Though if I’m honest, there might also have been a reason we could call ideological. When I moved to New York at twenty-two, I spurned the singles’ ghetto of the UWS and found a fabulous SoHo apartment at Prince and Sullivan that allowed me the luxury of standing in the shower, taking my razor off my sink, and propping my foot on the toilet tank to shave my leg. In fact, I could even lean over ever so slightly and turn on the kettle while I shaved so that I could have hot tea when I emerged from the bathroom (which wasn’t much of an emergence; the bathroom was essentially in the kitchen). The apartment had an impressive five windows (though they faced directly onto another building, and no rays of light ever indicated daytime), and was, as I was proud to tell all, a “real one bed room” (almost 300 square feet—in generous real estate terms). I was proud for another reason: mice and waterbugs aside, I was living there alone. Somehow it bothered me that my mother had gone directly from her mother’s house to her husband’s house (her husband’s house –even I thought about it in those oft-repeated terms!). Where was the chance to have a room of one’s own? To play Marlo Thomas on That Girl? Sure I ultimately married the guy I fell in love with on my year abroad at Hebrew U, but I didn’t do so until I had played my role as single girl in the city and played it hard.

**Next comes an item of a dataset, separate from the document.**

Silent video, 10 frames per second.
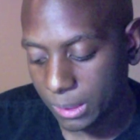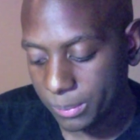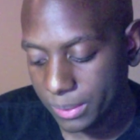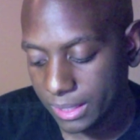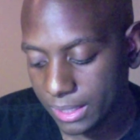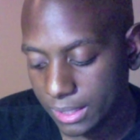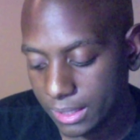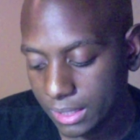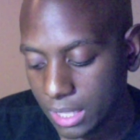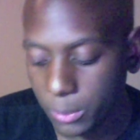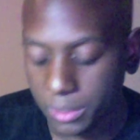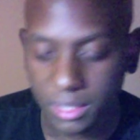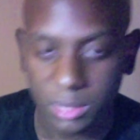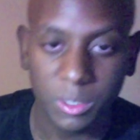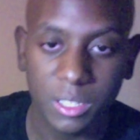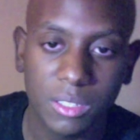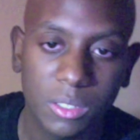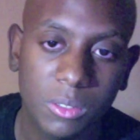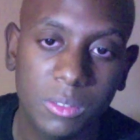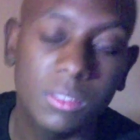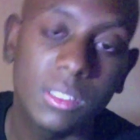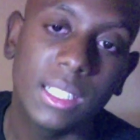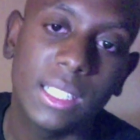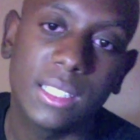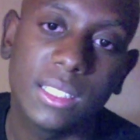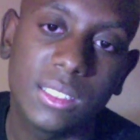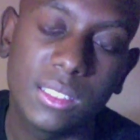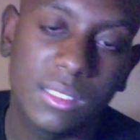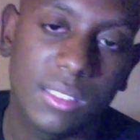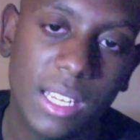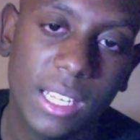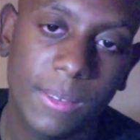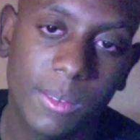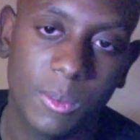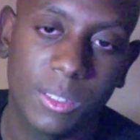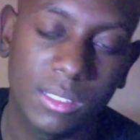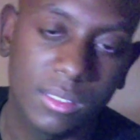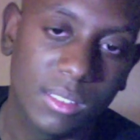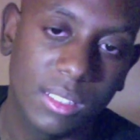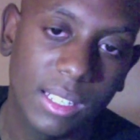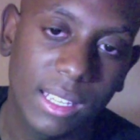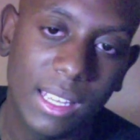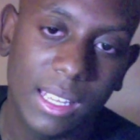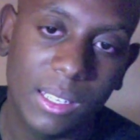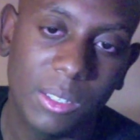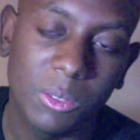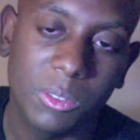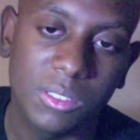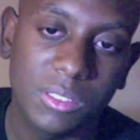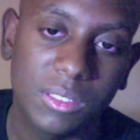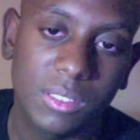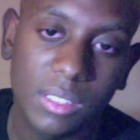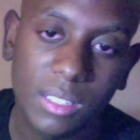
but one of the things I want to do is thank everyone who has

You can’t know what you’re capable of—daily activities like cooking and laundering and taking out the garbage, and less frequent activities like nailing a mezuzah the right way on the door post and putting together IKEA furniture—until you have to do them on your own (admittedly in the case of the IKEA furniture, this was where I learned to rely on the kindness of strangers/neighbors—but even Blanche DuBois’s lesson had to be figured out alone). There’s tremendous satisfaction in this notion of “self-reliance.” Trust thyself. And maybe, just maybe, at 39, after 10 years of marriage, and 8 years of shared parenting, I wanted to know that I could still manage on my own. Only not quite on my own: this time with three kids.

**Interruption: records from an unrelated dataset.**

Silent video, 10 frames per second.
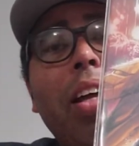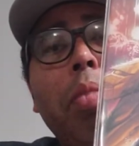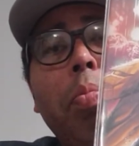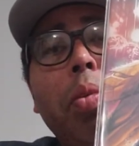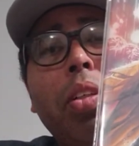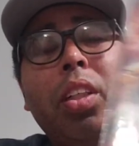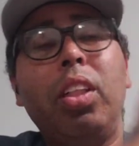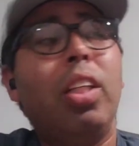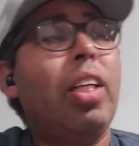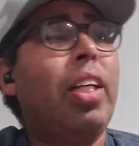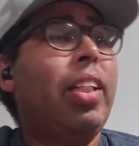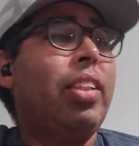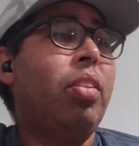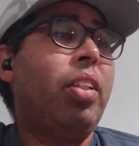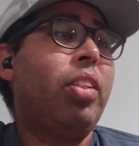book.
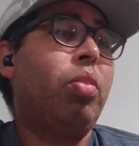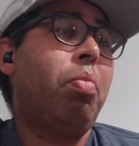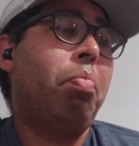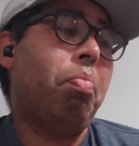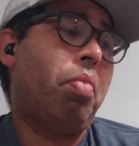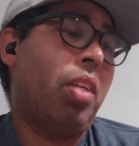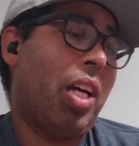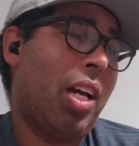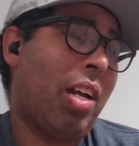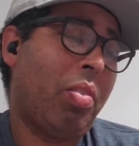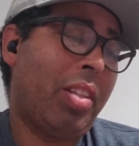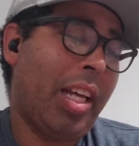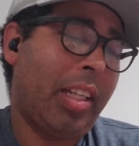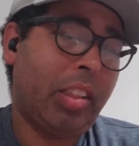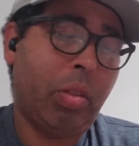So this one, I don't
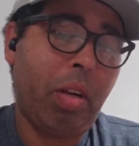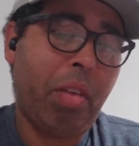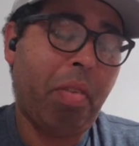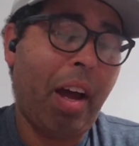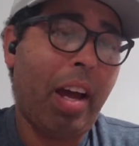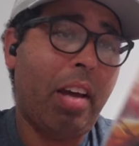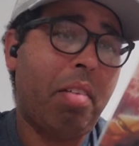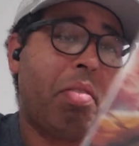think it's 25,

As we’re only a third or so of the way into my plan, I’m not yet sure I’ll survive it. Or that any of us will. It’s tough on me and my marriage and the kids. But now that the polar vortices are (must be!) over, I’m working really hard to think like my 3 year old: this is a vacation from my usual life. We think of vacations as fun, but they’re not all fun; there’s less of an infrastructure to the day and a lot more planning, preparing, and navigating. Sometimes you have to speak a foreign language. Often, you end the day exhausted. You might drink more than usual. But when you look at your pictures in the years to come, you forget a lot of the painful parts and remember that this was a time that you tried something new. And it was a time that changed you.